How many lines in these records include the string "speaker"? Reply with that number alone.

[Saved data entries]

::::

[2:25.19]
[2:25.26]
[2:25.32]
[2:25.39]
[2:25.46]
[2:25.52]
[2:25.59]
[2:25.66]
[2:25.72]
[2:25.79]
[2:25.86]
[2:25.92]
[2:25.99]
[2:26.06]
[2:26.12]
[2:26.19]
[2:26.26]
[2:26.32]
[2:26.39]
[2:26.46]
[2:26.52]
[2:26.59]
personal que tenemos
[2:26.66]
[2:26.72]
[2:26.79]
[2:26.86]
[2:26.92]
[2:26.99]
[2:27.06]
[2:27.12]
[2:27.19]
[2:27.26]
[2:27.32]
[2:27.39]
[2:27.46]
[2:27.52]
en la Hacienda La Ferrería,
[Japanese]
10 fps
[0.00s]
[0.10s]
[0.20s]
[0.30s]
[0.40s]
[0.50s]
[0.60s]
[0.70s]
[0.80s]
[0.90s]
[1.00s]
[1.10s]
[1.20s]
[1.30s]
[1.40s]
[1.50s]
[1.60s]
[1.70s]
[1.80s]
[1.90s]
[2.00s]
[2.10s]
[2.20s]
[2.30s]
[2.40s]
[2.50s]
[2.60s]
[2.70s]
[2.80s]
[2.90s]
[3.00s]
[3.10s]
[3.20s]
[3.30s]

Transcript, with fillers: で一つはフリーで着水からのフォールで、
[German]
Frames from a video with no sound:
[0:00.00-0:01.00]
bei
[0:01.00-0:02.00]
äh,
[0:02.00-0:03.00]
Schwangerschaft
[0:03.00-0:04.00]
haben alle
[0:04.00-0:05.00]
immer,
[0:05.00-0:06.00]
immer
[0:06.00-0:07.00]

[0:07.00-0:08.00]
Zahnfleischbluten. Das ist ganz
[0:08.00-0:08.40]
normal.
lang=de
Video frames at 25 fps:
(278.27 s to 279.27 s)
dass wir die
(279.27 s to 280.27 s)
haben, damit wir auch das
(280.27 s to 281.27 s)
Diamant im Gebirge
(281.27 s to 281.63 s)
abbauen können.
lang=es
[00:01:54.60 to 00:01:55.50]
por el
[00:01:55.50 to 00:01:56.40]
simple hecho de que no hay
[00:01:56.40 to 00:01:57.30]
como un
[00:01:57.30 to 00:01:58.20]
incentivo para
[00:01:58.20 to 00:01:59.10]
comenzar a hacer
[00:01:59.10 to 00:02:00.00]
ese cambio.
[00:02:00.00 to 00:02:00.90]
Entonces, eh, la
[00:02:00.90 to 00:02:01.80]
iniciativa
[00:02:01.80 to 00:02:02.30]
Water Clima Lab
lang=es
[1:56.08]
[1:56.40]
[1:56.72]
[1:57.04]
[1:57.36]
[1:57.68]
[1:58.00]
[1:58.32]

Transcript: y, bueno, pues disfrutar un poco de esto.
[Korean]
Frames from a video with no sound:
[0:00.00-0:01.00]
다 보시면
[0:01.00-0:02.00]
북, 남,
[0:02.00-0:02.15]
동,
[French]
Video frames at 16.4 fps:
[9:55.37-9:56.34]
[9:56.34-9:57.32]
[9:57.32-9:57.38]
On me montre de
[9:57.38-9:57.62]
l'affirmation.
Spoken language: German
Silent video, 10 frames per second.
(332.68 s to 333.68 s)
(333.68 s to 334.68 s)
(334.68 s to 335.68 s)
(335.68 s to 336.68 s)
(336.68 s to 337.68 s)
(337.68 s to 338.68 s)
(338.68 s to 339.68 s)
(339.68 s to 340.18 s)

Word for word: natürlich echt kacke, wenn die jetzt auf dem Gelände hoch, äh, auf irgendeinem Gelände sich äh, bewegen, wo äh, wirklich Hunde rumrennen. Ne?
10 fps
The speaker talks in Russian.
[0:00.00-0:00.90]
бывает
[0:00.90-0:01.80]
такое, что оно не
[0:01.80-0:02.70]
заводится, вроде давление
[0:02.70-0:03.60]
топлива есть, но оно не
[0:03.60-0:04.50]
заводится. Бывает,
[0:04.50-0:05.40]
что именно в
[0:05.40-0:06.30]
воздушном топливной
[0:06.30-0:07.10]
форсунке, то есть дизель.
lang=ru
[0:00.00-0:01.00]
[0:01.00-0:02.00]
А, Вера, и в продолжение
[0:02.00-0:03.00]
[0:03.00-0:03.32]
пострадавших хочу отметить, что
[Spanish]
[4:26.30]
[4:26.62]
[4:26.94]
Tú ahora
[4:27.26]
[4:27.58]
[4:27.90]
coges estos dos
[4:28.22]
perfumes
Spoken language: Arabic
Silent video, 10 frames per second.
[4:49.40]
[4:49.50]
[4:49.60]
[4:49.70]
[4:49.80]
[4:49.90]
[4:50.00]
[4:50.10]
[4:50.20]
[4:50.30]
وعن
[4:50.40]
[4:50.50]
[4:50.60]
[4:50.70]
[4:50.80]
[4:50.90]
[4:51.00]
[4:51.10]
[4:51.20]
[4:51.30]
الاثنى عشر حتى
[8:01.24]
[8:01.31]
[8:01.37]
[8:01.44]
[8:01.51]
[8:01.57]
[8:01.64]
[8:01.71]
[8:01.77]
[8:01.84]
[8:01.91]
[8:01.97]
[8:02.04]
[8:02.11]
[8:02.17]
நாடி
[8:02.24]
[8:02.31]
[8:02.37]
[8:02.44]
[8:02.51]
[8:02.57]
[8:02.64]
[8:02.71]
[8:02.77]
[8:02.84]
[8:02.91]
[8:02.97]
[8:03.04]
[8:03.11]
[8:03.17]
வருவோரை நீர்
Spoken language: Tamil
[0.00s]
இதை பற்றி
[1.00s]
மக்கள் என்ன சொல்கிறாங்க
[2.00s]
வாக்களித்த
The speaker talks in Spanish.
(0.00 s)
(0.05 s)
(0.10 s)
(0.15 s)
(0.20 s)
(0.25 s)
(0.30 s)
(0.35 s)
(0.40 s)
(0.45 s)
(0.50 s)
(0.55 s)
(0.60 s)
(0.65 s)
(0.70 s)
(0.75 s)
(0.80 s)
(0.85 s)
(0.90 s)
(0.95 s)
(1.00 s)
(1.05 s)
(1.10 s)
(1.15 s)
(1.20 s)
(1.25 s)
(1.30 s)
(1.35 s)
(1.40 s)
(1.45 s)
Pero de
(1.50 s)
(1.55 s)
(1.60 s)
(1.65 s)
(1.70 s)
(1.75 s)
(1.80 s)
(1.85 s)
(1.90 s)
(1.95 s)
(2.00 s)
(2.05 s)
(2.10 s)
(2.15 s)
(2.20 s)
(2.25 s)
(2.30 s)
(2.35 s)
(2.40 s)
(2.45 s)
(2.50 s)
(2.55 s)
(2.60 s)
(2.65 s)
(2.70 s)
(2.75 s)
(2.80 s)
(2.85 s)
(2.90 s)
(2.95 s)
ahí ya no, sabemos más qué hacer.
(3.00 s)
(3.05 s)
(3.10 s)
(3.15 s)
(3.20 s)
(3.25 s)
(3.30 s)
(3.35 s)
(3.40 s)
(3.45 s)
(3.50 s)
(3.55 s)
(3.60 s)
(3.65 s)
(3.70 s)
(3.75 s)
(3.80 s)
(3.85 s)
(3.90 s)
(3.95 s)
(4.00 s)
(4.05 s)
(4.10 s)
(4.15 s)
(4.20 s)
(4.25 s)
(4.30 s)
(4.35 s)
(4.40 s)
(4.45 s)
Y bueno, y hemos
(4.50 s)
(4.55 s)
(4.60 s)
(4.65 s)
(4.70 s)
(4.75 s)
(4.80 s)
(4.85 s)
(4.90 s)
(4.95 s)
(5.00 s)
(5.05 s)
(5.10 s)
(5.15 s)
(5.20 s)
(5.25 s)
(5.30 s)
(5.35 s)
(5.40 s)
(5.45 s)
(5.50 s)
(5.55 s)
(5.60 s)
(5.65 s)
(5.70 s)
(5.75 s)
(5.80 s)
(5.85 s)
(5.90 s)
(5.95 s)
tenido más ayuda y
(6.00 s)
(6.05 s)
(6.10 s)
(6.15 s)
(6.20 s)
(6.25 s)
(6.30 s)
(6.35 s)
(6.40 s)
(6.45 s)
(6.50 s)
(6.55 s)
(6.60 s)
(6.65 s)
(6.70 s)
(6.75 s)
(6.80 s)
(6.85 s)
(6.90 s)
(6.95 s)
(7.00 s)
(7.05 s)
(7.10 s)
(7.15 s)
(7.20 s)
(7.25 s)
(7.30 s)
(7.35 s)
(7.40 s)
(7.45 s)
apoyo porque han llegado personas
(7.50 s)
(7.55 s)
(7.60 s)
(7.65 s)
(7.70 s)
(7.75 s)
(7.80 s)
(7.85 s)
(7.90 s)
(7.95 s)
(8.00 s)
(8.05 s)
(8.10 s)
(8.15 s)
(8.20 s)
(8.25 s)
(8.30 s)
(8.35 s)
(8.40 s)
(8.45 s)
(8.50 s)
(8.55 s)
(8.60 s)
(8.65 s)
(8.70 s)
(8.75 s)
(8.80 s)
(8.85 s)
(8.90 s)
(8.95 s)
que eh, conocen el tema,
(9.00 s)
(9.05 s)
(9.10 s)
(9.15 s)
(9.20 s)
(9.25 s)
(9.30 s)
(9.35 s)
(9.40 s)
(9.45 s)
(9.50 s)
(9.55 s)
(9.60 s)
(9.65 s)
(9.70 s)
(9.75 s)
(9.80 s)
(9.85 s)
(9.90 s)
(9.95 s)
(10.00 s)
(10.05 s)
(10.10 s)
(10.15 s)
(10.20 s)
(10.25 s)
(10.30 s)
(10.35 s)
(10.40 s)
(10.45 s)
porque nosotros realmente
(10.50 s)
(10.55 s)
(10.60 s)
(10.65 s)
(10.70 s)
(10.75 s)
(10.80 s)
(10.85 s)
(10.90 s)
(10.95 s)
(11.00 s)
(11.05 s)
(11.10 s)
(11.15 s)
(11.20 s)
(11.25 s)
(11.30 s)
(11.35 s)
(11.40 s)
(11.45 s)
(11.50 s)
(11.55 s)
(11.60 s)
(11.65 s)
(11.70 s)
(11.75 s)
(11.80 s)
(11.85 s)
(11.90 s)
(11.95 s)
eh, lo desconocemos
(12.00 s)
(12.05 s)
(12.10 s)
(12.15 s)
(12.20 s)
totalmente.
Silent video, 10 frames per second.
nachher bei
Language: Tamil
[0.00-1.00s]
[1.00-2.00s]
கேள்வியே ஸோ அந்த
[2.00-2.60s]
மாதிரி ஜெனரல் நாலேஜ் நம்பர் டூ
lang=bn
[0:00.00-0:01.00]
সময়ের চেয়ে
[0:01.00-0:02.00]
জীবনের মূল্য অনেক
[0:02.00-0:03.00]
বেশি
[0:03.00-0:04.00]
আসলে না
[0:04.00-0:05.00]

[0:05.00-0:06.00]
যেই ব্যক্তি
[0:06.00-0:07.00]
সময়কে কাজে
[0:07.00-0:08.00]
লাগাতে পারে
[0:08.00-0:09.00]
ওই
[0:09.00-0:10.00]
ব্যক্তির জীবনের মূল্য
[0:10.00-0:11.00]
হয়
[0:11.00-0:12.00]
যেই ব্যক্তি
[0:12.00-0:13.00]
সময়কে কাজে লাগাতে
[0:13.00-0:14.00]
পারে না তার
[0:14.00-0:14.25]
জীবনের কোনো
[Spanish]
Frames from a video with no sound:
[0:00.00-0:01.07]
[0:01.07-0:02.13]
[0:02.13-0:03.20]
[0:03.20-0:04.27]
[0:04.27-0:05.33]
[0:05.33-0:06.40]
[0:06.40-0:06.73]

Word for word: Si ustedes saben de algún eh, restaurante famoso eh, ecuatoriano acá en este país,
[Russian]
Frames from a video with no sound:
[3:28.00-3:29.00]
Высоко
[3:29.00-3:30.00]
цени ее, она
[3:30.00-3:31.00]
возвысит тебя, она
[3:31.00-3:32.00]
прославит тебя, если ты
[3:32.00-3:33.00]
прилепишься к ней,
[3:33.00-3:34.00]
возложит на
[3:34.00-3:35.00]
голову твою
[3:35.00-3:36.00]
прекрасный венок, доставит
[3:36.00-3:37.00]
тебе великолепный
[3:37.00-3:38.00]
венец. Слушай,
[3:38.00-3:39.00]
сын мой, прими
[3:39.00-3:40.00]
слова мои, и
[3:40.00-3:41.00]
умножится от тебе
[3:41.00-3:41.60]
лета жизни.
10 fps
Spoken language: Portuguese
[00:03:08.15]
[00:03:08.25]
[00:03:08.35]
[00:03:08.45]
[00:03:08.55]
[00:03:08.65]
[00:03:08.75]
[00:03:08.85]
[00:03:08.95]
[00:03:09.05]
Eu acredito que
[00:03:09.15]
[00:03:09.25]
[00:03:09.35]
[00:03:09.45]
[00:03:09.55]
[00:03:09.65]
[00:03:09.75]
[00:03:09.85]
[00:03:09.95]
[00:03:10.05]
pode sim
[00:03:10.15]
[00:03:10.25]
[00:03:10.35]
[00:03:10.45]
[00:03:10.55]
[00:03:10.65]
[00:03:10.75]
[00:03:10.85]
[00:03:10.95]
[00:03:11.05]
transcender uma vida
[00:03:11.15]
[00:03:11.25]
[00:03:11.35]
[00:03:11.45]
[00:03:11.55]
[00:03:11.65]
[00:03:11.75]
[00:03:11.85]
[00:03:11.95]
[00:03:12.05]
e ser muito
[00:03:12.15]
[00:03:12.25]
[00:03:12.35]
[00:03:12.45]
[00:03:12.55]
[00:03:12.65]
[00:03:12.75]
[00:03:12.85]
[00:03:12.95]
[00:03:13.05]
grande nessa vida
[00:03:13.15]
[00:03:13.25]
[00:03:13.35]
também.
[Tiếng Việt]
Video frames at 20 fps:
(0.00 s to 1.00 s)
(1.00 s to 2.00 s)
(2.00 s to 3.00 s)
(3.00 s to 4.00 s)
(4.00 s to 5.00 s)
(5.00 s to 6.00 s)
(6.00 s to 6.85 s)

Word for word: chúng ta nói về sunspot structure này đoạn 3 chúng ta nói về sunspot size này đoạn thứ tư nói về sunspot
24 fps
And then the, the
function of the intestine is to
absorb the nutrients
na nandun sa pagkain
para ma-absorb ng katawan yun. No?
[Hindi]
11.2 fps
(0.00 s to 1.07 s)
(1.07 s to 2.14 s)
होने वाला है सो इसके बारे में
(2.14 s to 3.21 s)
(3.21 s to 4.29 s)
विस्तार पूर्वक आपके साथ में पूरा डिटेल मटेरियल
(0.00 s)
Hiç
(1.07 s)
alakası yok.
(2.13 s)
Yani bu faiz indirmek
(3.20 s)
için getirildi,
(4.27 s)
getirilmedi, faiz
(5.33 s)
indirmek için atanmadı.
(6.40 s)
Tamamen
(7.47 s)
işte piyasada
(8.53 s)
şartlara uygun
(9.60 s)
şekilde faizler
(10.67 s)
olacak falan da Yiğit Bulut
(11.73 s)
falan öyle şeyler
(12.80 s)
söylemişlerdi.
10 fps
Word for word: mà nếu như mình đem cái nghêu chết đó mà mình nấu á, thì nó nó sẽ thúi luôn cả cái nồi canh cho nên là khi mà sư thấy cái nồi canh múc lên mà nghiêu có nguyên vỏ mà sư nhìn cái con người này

::::

» Answer space: 2